If a record holds a picture, leave the picture out; return everything else exactly.

-------

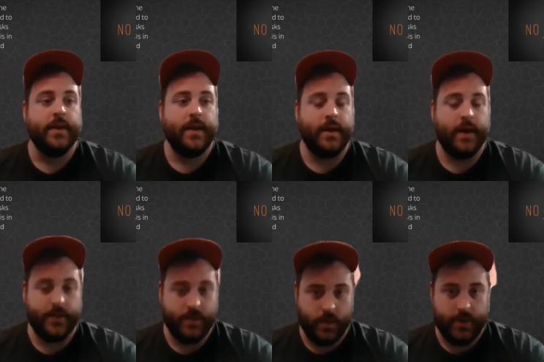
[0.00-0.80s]
In
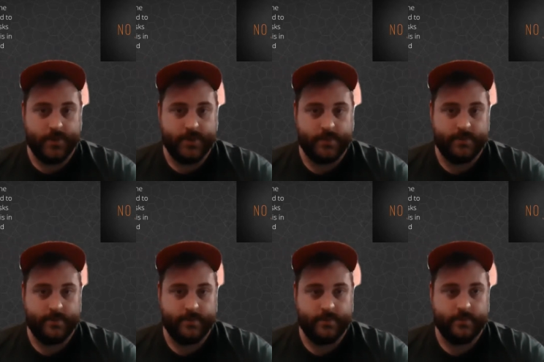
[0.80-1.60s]
other words,
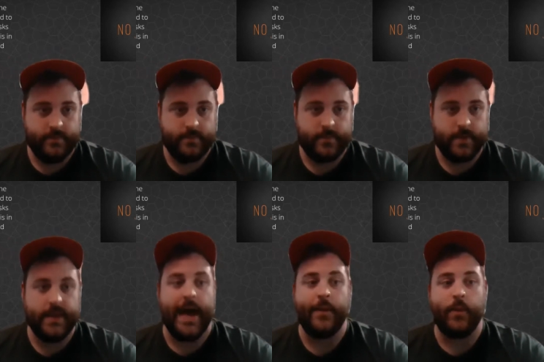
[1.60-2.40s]

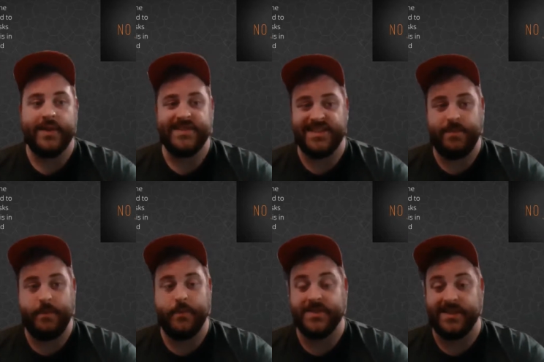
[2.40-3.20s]
God wants his
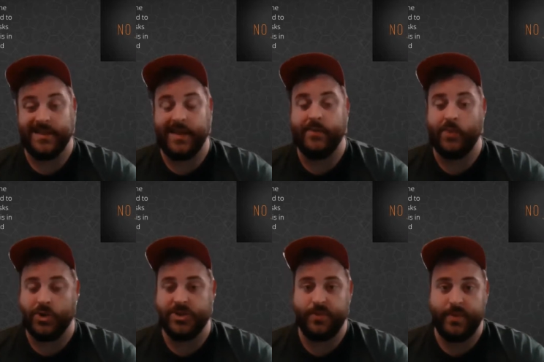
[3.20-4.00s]
people to love and
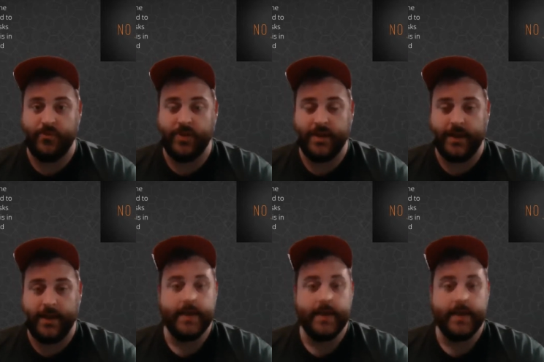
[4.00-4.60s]
worship him freely.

-------

• _Response for this exercise_:
[0.00-0.80s]
In
[0.80-1.60s]
other words,
[1.60-2.40s]

[2.40-3.20s]
God wants his
[3.20-4.00s]
people to love and
[4.00-4.60s]
worship him freely.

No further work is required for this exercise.